Ne anlıyorum biliyor musunuz? Demir üzerine düşünmem gerektiğini... "Demiri biz indirdik" (Hadid 57/25) buyuruyor Rabbimiz. Demir; gücün, kuvvetin, kudretin sembolü ve nesnesidir. Demire sahip olan ve onu işleyen, onunla silah yapan, onu kullanan güçlüdür. Lakin bir mıknatıs diye bir şey vardır ki onu kendisine çekiyor, yakıştırıyor. Sanki hapsediyor ve onu güçsüz kılıyor.

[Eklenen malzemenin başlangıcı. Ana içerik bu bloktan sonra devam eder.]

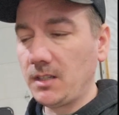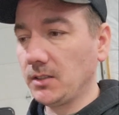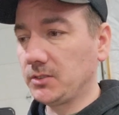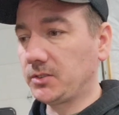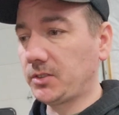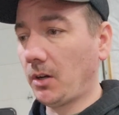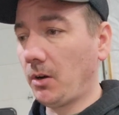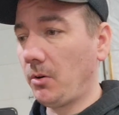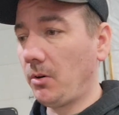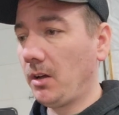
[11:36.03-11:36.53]

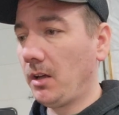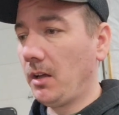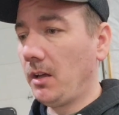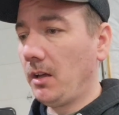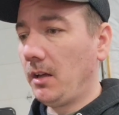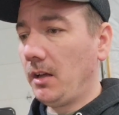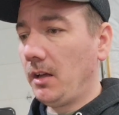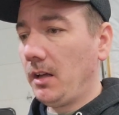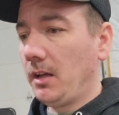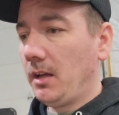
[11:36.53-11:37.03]
So
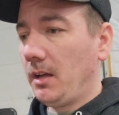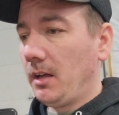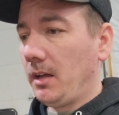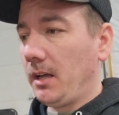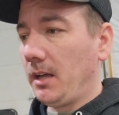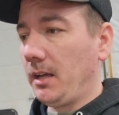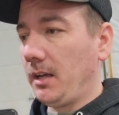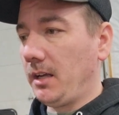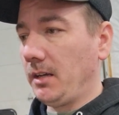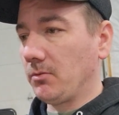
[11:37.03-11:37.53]

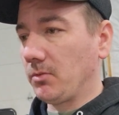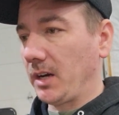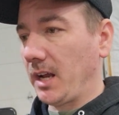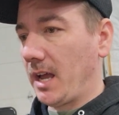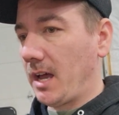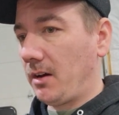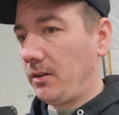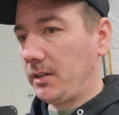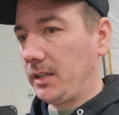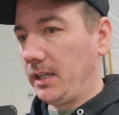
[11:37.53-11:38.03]
in
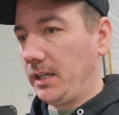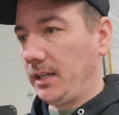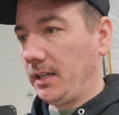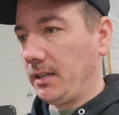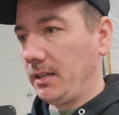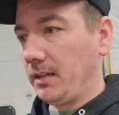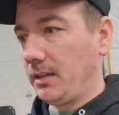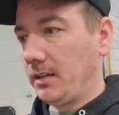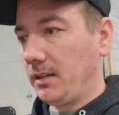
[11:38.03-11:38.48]
reality,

Yaratılışına yerleştirilmiş zafiyet kokan bir cazibeye tutulmuşta onun peşinden gidiyor.

"Mıknatıstan kaçıyorum" dediği insan bedeninin zaafiyetlerini oluşturan her ne varsa onu yendim, kısıtladım, kontrol altına aldım demek istiyor. Tasavvuftaki az yemek, az uyumak, az konuşmak prensibi. Bedenimdeki zaafiyete teslim olmadan bir saman çöpü misali direnmekten bahsediyor. Mıknatıs, saman çöpünü çekmez. Değersiz gibi görünse de zaafiyete teslim olmamanın hazzını yazıyor. Yan çizmişim, cazibeye kapılmamışım, demirim ama saman çöpü gibi zayıf çelimsiz görünüyorum ve kurtulmuş oluyorum, diyor.

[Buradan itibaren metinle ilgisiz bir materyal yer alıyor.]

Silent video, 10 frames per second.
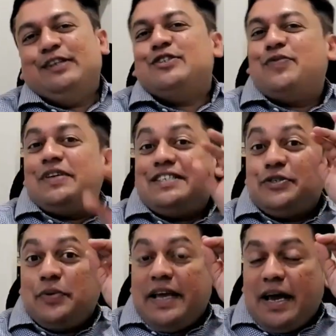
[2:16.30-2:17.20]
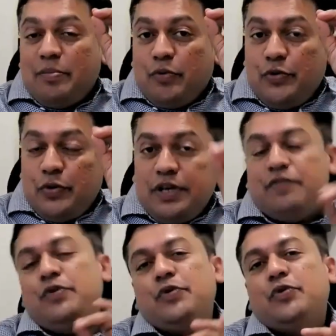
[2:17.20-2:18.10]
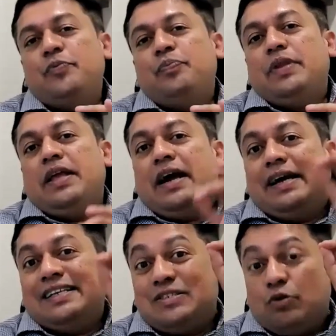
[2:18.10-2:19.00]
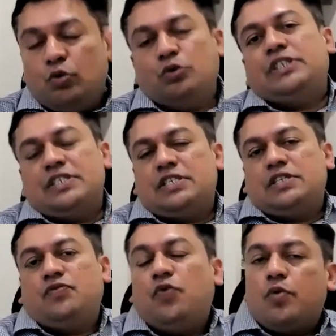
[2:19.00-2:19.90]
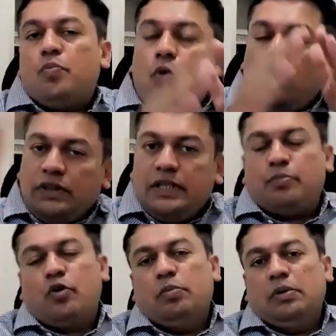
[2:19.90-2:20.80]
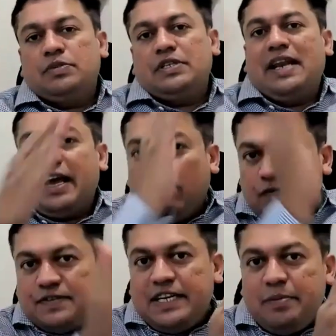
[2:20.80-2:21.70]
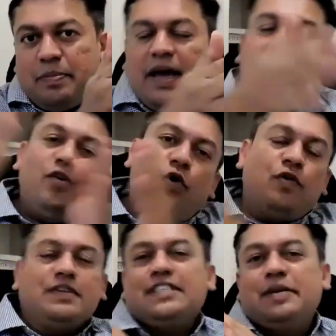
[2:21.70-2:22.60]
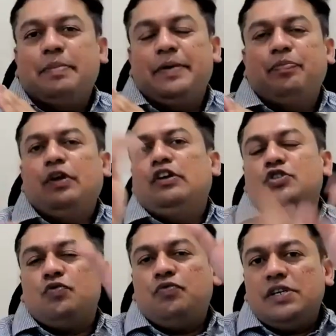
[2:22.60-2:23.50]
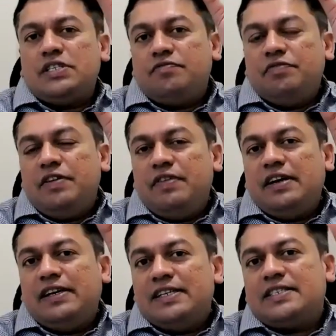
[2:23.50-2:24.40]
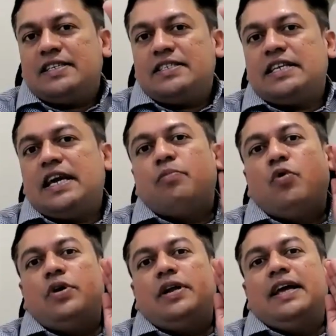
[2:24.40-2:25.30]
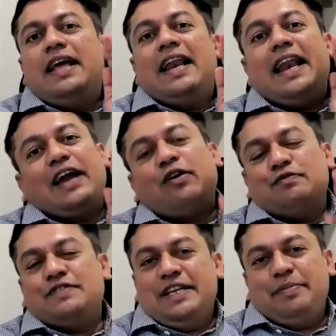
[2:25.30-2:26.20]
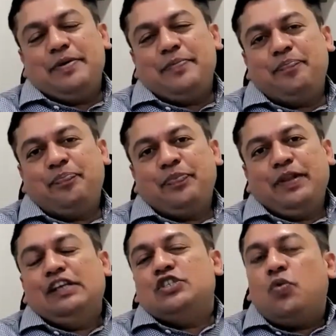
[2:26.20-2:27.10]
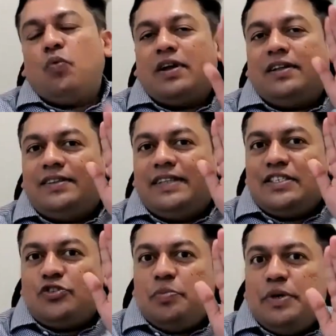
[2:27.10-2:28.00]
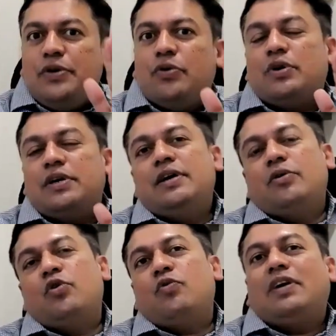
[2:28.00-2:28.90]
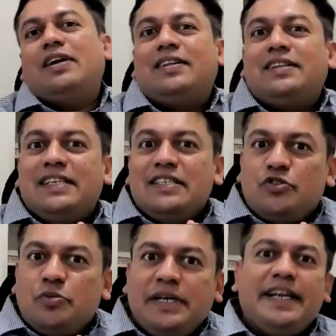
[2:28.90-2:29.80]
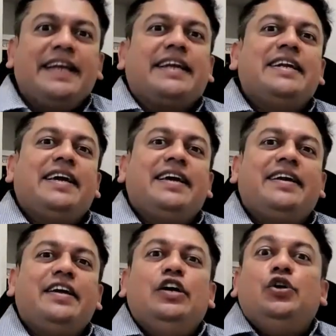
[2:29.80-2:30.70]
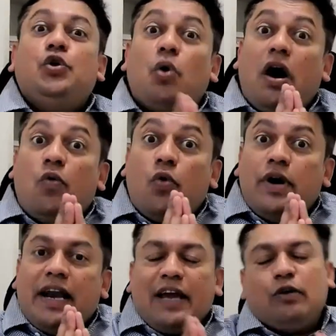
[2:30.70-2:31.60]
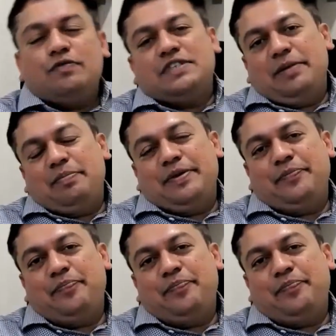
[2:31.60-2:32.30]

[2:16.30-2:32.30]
So friends, today I'm going to give you solutions for both the problems, lack of sleep and oversleeping. So first we will discuss about lack of sleep. So what are the things to be noted down or what are the things to be taken care to avoid lack of sleep?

"Bir bakarsın altınla aldatır beni o.

Bir bakarsın şanla şerefle aldatır."

İnsanın zayıf tarafından biri de budur. Hz. Peygamberimize davasından vazgeçsin diye teklif edilmedi mi? Sana birçok para verelim, seni başımız yapalım lakin şu kelime-i tevhit davasından vazgeç, atalarımızın dinini kötüleme, gençlerimizi yoldan çevirme.

Dünya ve dünyalıklara tapanların en temel özelliği budur. Herkesi kendileri gibi sanır ve kendisindeki zaafiyetin üzerinden tekliflerini sunar. Ancak kendisine çok azı dahi sunulsa bile kendini satacak adamlar, Hz. Peygamberin bu tutumuna akıl sır erdiremiyorlar. Akıl almaz şaşkınlık yaşıyorlar. Altına talip olanlar bir sarraf dükkanı açarlar ya da altın madeninin peşinden giderler.

"Güneşi sağ elime ayı da sol elime verseniz, ben davamdan vazgeçmem" diyen dava adamlarının düşünce ufkunu fark edemez, cazibesine tutsak olanlar ya da her türlü cazibeye kendini kaptıranlar. Hele ki şu dizelerdeki engin ve derin düşünceyi okuduklarında hayrettin küçük dillerini yutarlar.

Hava, toprak, ateş, su da neymiş ki

Altı yön de neymiş,

Beş duyu da ne?

Benim için hiçbir şey umurumda değil.